What this task involves: The lines you should transcribe are those from the one containing "[20:42.03-20:43.03]" to the end of the listing below, exactly, with pictures left out.

Material supplied:
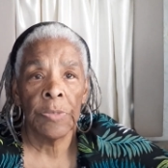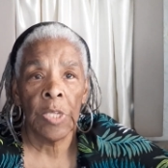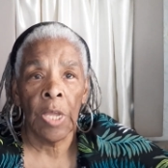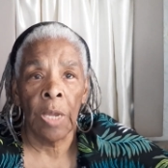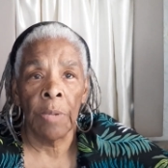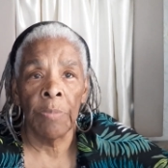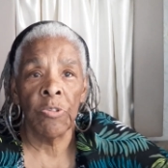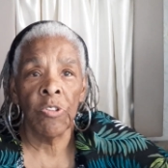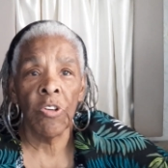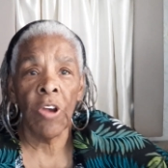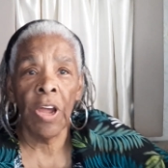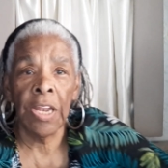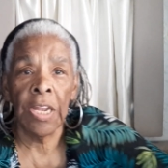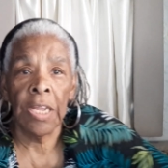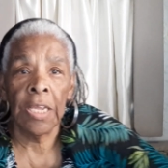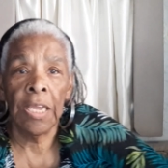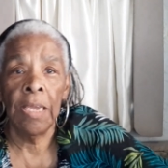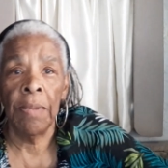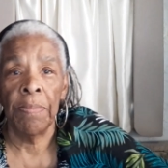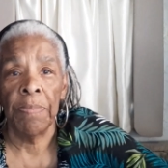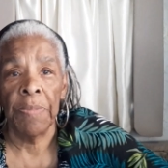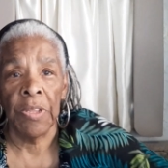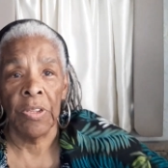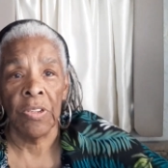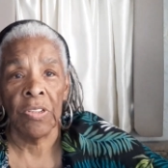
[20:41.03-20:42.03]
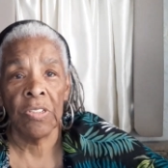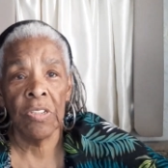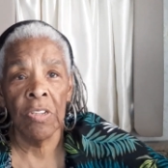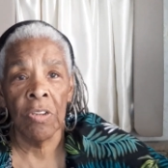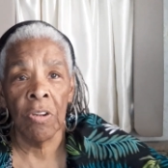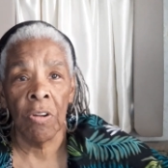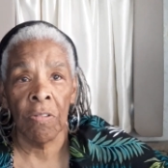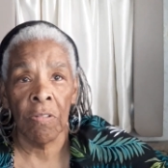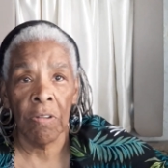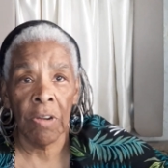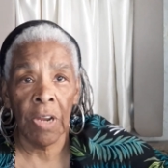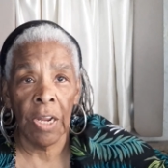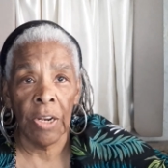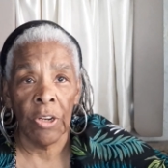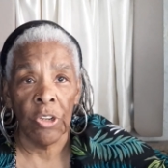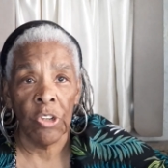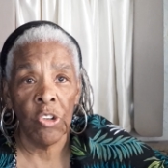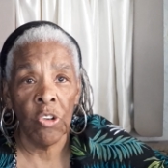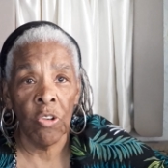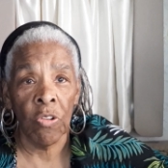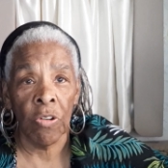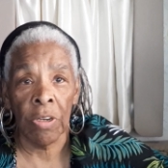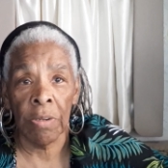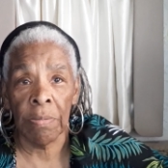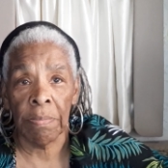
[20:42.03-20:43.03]
I'm trying to keep this, you know, kind of
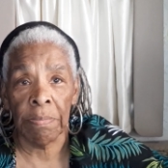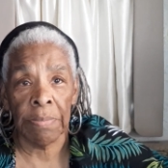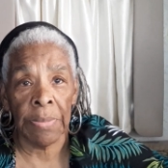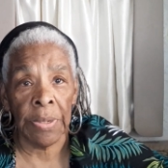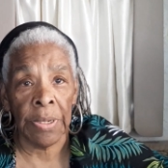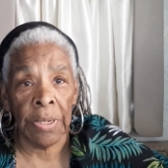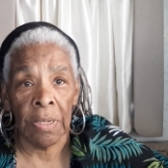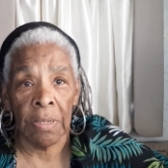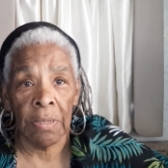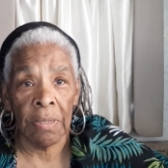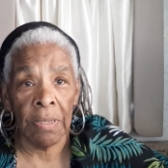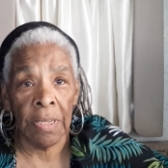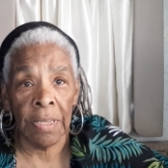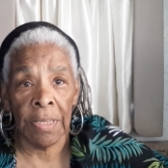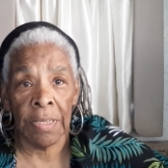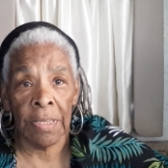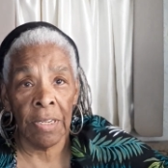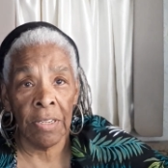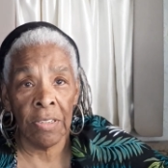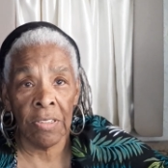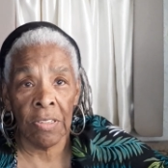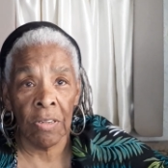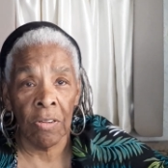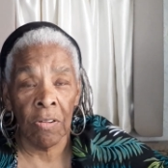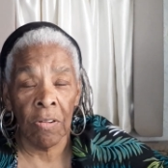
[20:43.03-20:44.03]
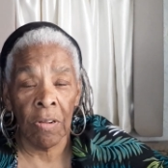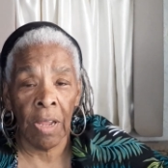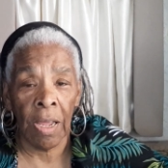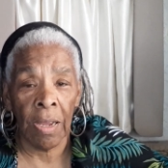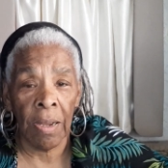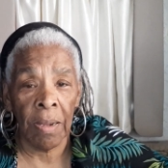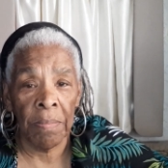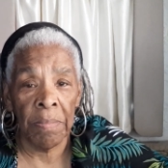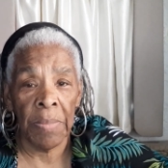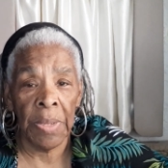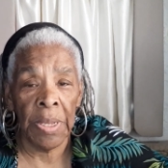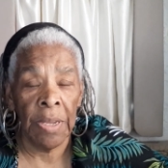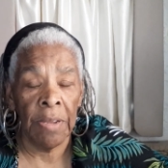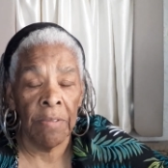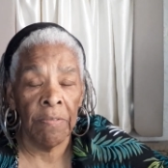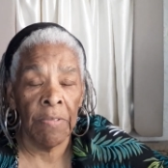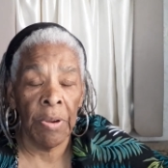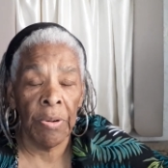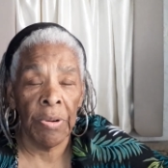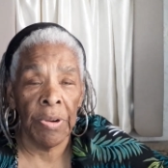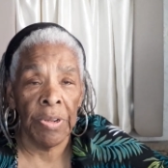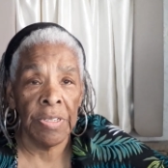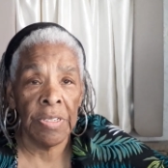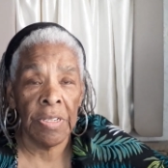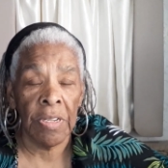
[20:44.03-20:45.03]
short, but it doesn't look like I'm being
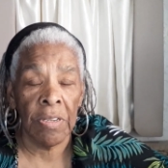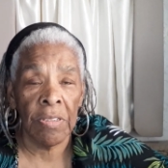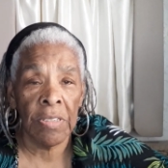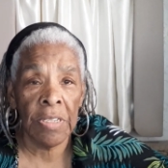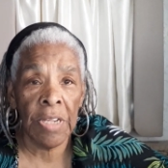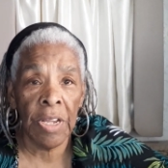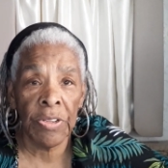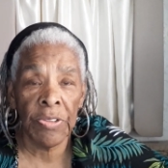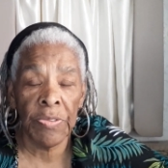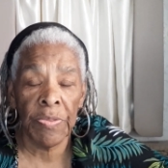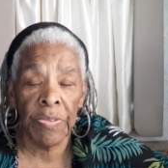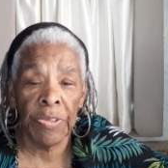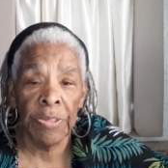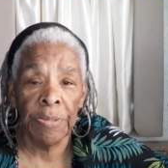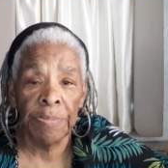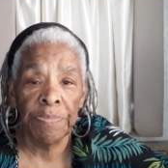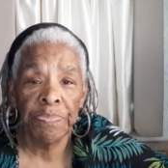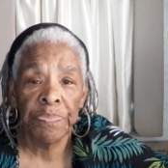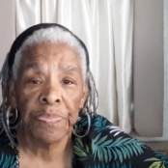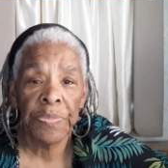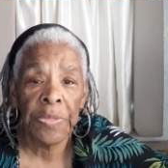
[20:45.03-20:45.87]
very successful.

Reply to the exercise:
[20:42.03-20:43.03]
I'm trying to keep this, you know, kind of
[20:43.03-20:44.03]
[20:44.03-20:45.03]
short, but it doesn't look like I'm being
[20:45.03-20:45.87]
very successful.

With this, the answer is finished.